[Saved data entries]

○ ○ ○ ○ ○

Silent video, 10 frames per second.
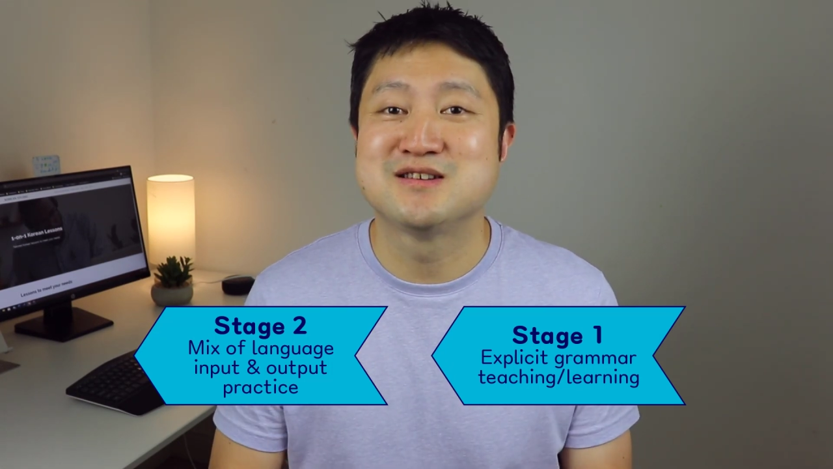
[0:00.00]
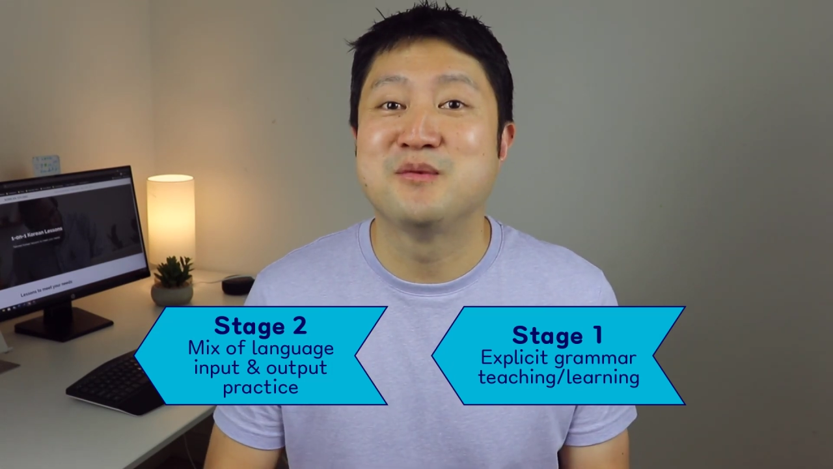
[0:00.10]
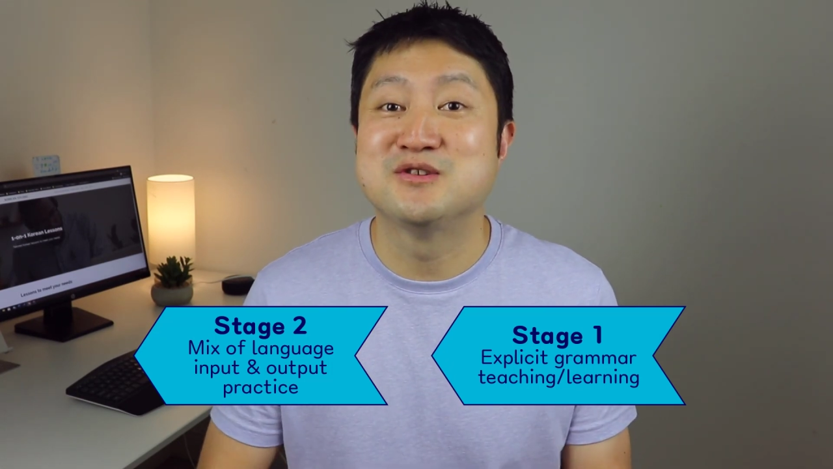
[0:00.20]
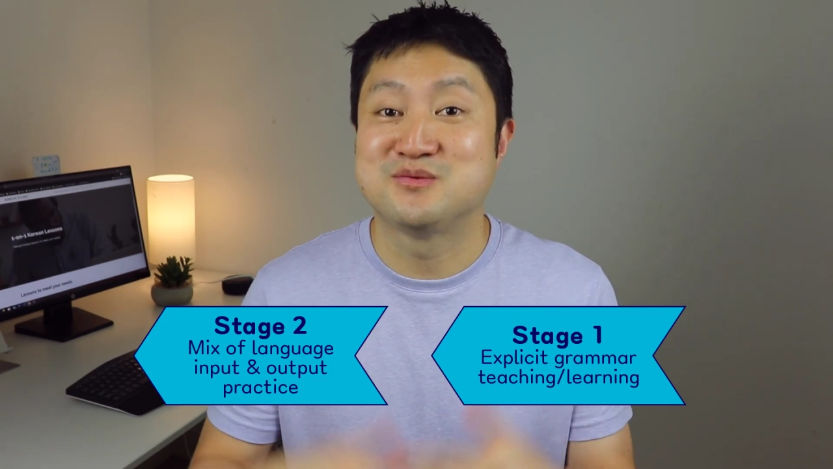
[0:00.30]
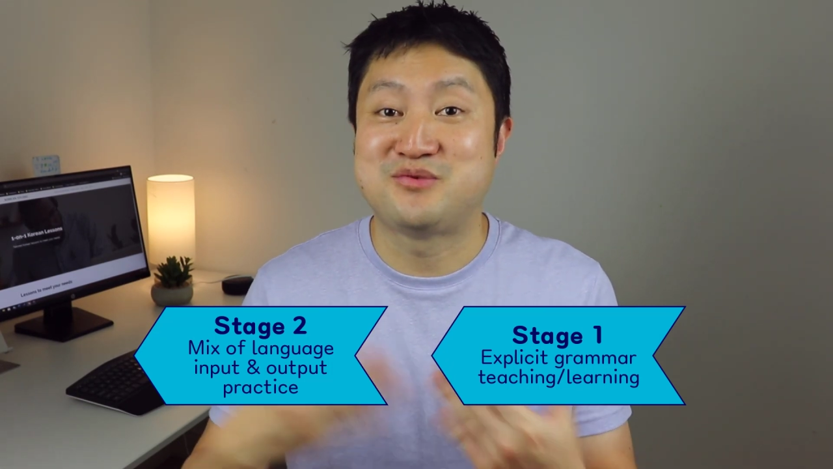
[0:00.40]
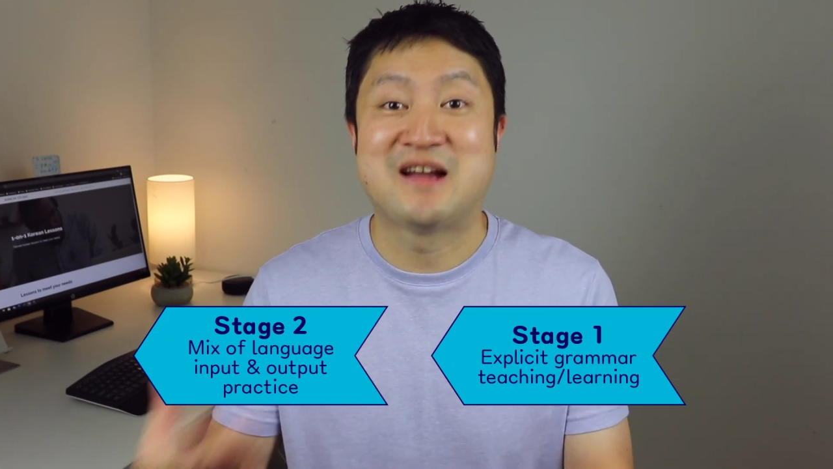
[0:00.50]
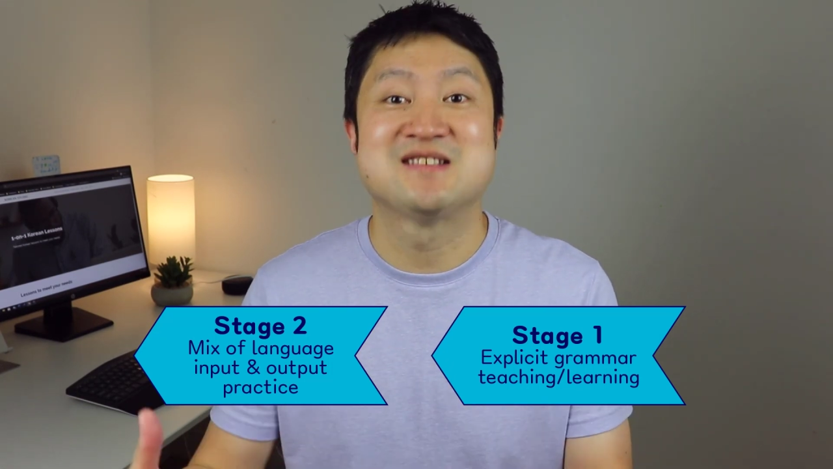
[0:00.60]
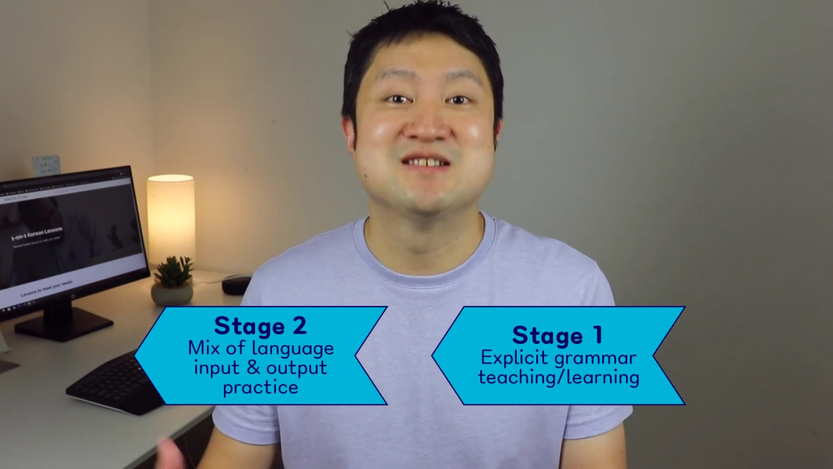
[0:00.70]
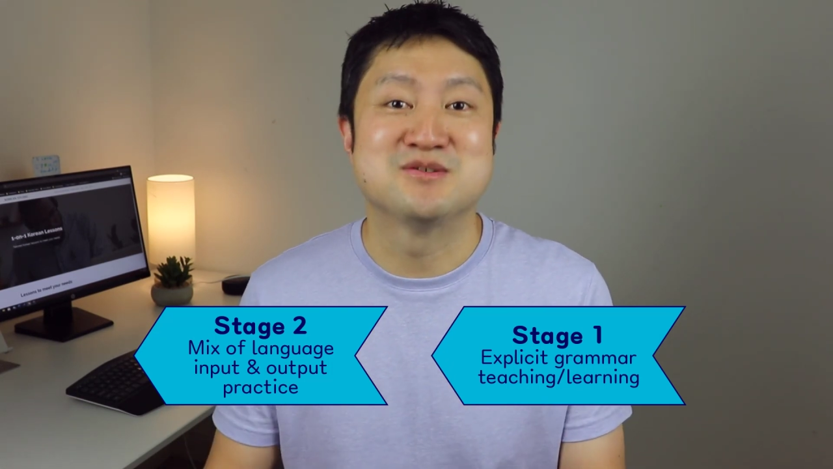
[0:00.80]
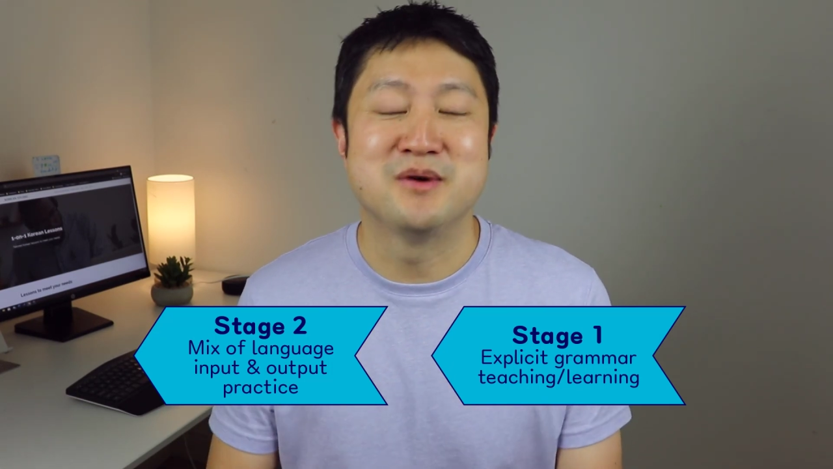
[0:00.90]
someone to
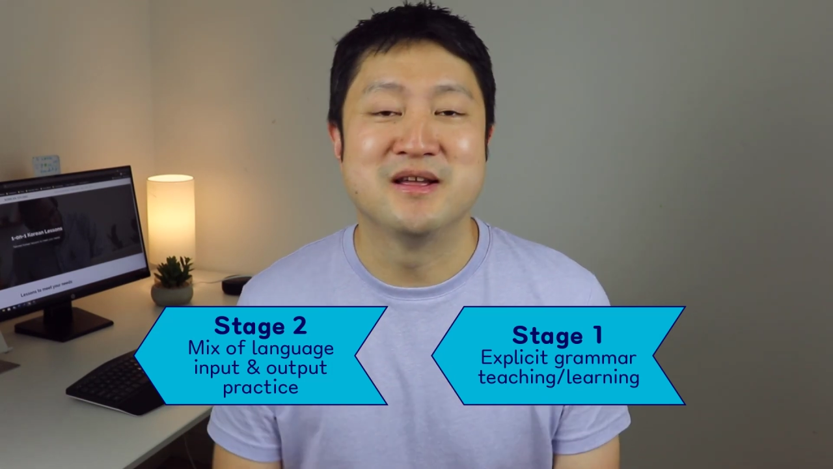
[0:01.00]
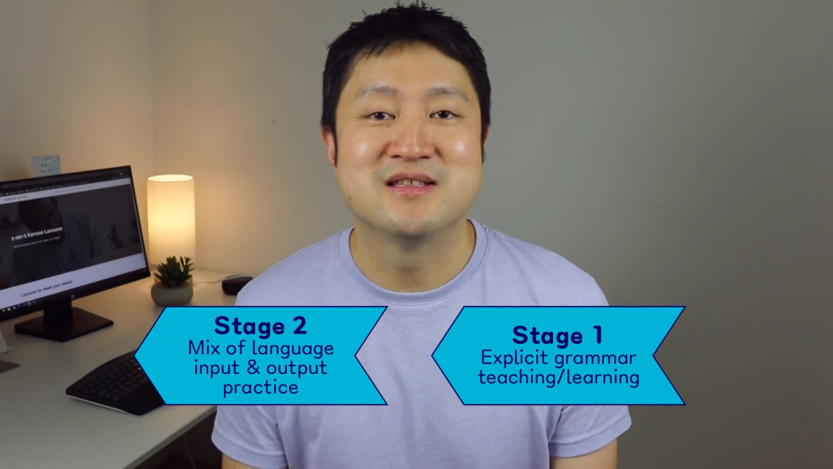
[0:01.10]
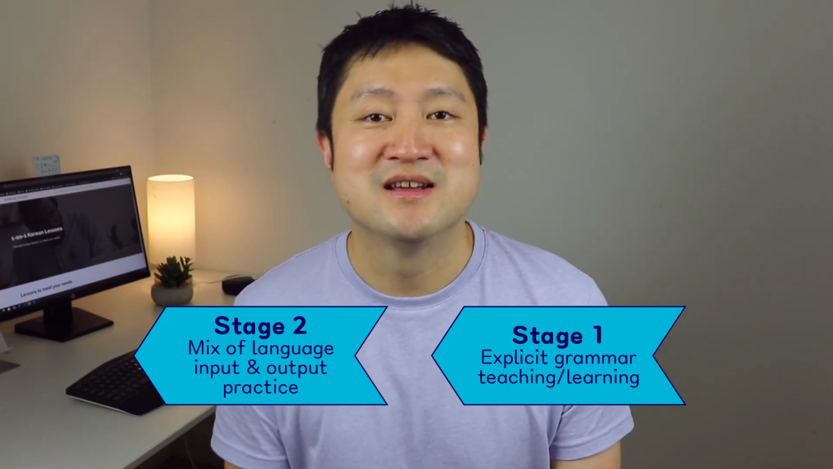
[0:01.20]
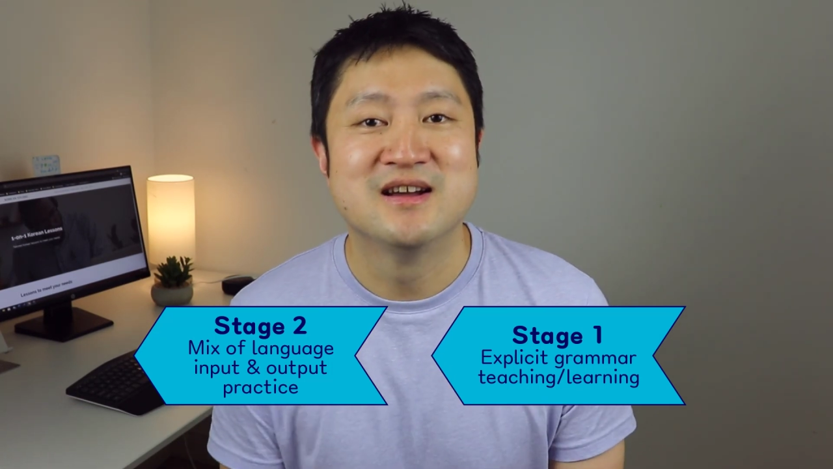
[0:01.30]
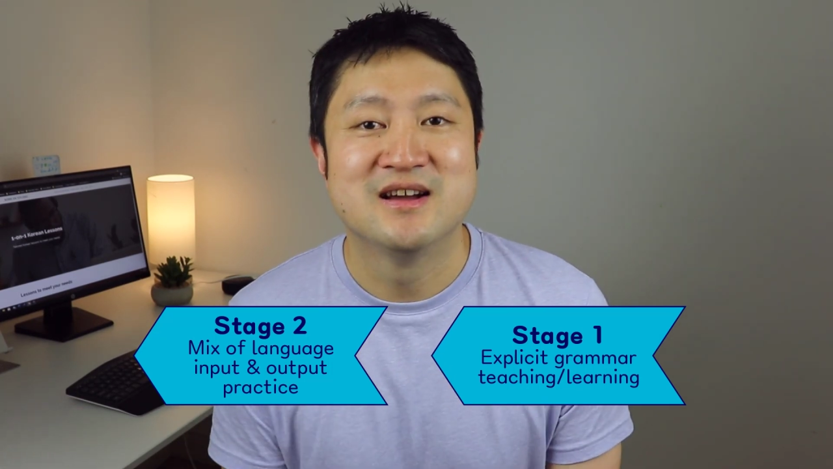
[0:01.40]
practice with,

○ ○ ○ ○ ○

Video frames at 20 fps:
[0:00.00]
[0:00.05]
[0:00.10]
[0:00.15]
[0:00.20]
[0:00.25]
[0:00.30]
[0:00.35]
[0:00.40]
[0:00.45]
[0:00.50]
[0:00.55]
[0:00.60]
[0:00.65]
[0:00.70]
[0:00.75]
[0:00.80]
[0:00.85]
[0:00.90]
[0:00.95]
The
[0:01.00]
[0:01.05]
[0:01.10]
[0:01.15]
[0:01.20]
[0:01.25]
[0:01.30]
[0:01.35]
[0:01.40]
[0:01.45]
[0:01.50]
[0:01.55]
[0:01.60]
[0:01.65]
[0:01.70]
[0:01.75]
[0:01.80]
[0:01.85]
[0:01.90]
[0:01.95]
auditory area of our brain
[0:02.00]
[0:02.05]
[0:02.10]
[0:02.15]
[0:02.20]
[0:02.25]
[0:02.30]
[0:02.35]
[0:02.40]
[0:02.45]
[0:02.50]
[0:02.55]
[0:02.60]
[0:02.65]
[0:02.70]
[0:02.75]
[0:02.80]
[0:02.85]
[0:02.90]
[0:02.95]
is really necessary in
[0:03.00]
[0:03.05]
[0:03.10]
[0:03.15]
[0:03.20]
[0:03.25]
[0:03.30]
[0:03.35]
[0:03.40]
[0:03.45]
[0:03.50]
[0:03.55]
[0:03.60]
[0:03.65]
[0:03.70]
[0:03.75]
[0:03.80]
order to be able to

○ ○ ○ ○ ○

**Assigned task:** For each line above that includes "frames", make a copy.

**Answer section:**
Silent video, 10 frames per second.
Video frames at 20 fps:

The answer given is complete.